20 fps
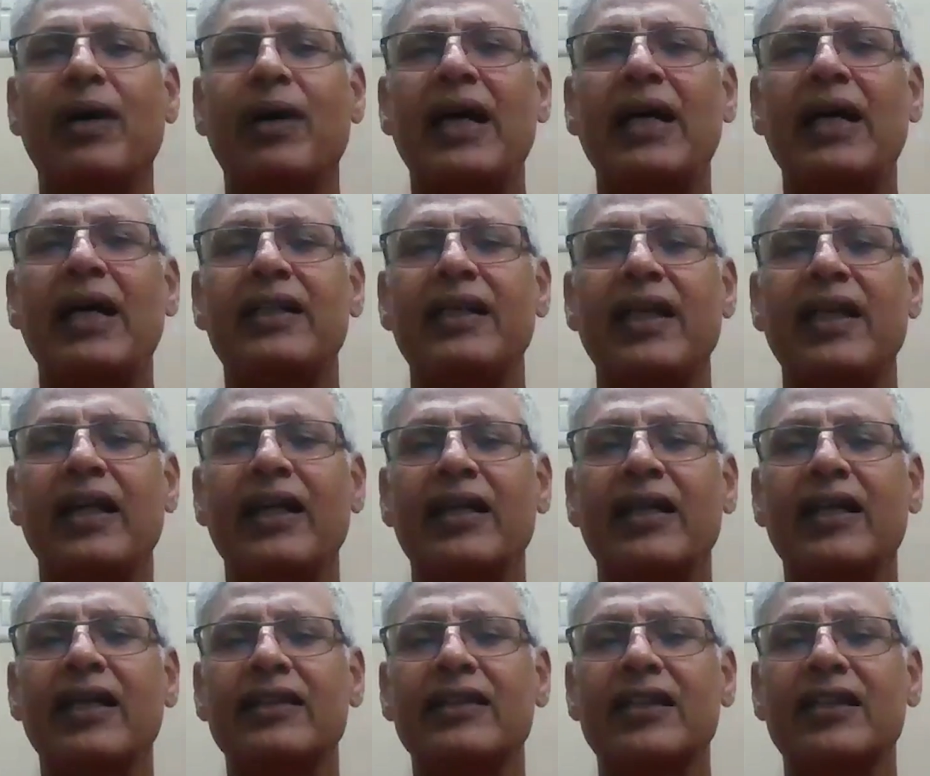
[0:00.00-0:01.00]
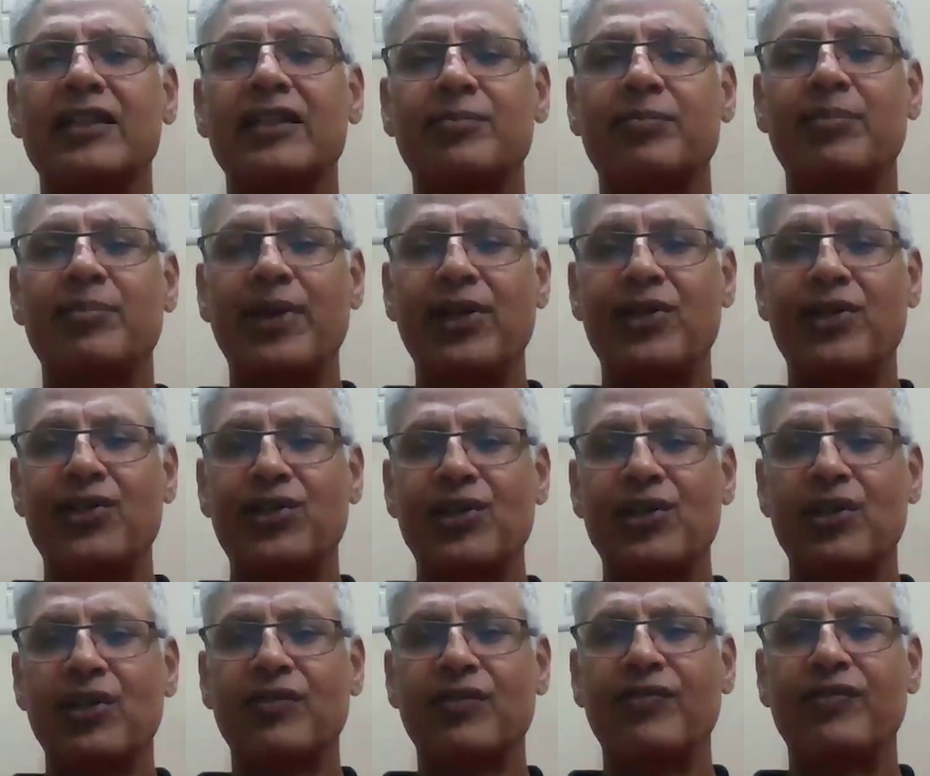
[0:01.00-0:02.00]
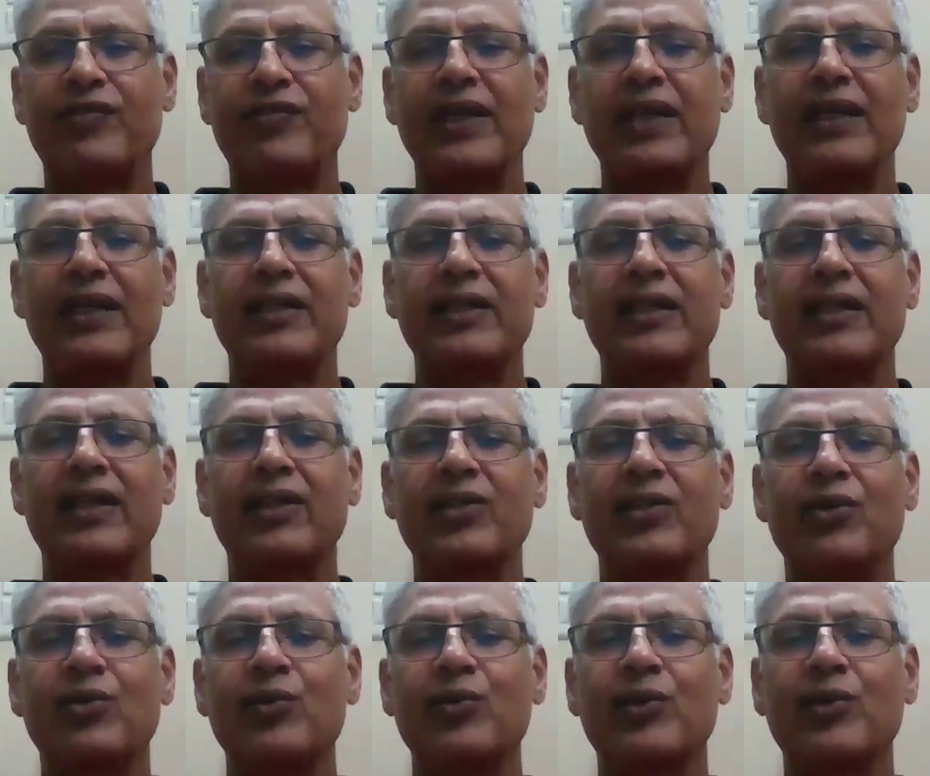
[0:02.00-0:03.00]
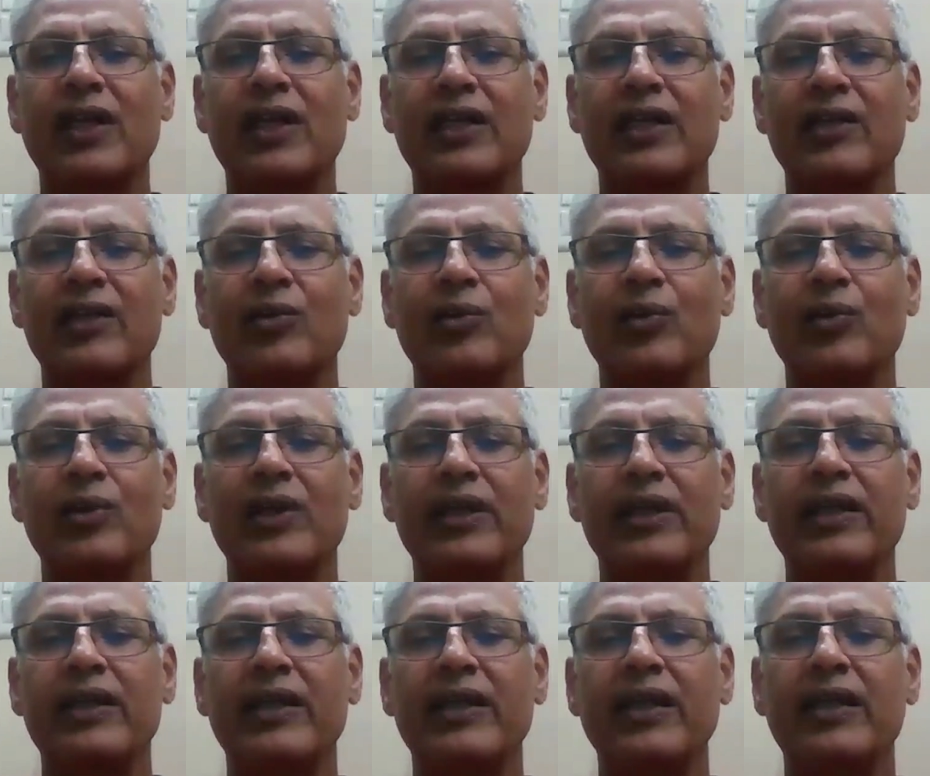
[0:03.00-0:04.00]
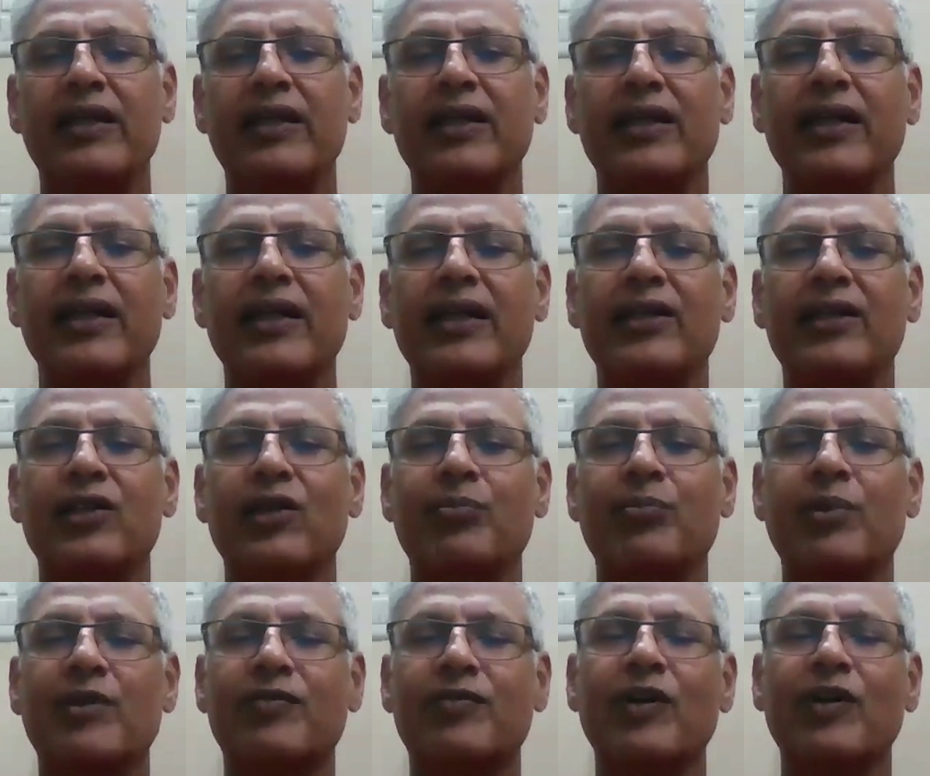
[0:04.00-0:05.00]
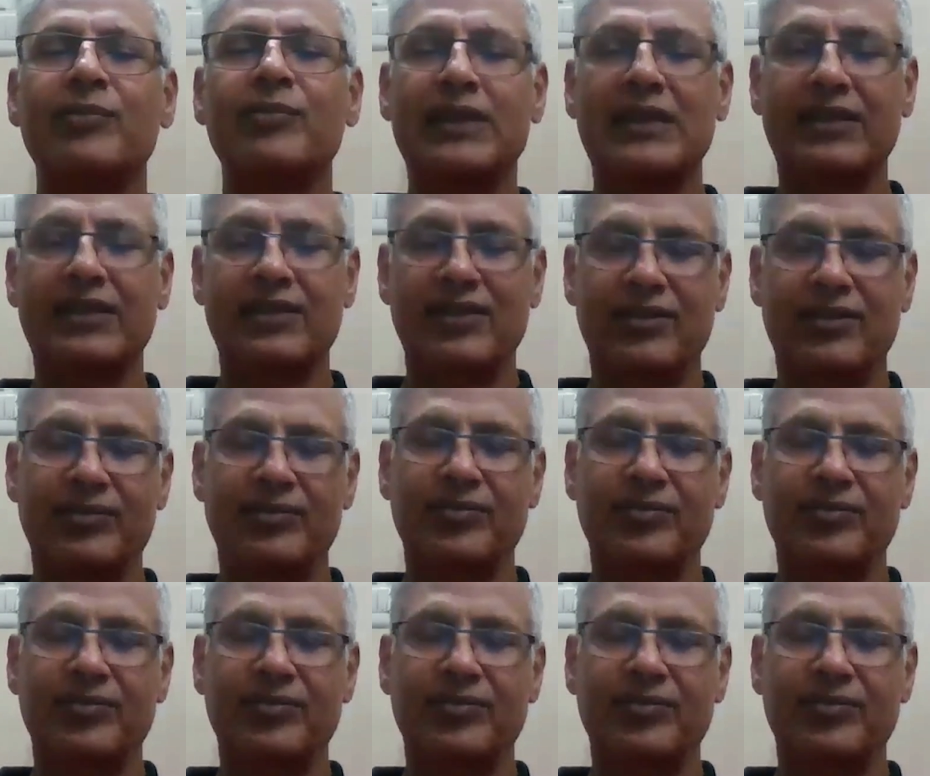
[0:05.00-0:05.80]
by taking this pressure of failure, you can only degrade your performance.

### Task prompt
When you retype the data above, match every line exactly and leave the pictures behind.

### Result for this task
20 fps
[0:00.00-0:01.00]
[0:01.00-0:02.00]
[0:02.00-0:03.00]
[0:03.00-0:04.00]
[0:04.00-0:05.00]
[0:05.00-0:05.80]
by taking this pressure of failure, you can only degrade your performance.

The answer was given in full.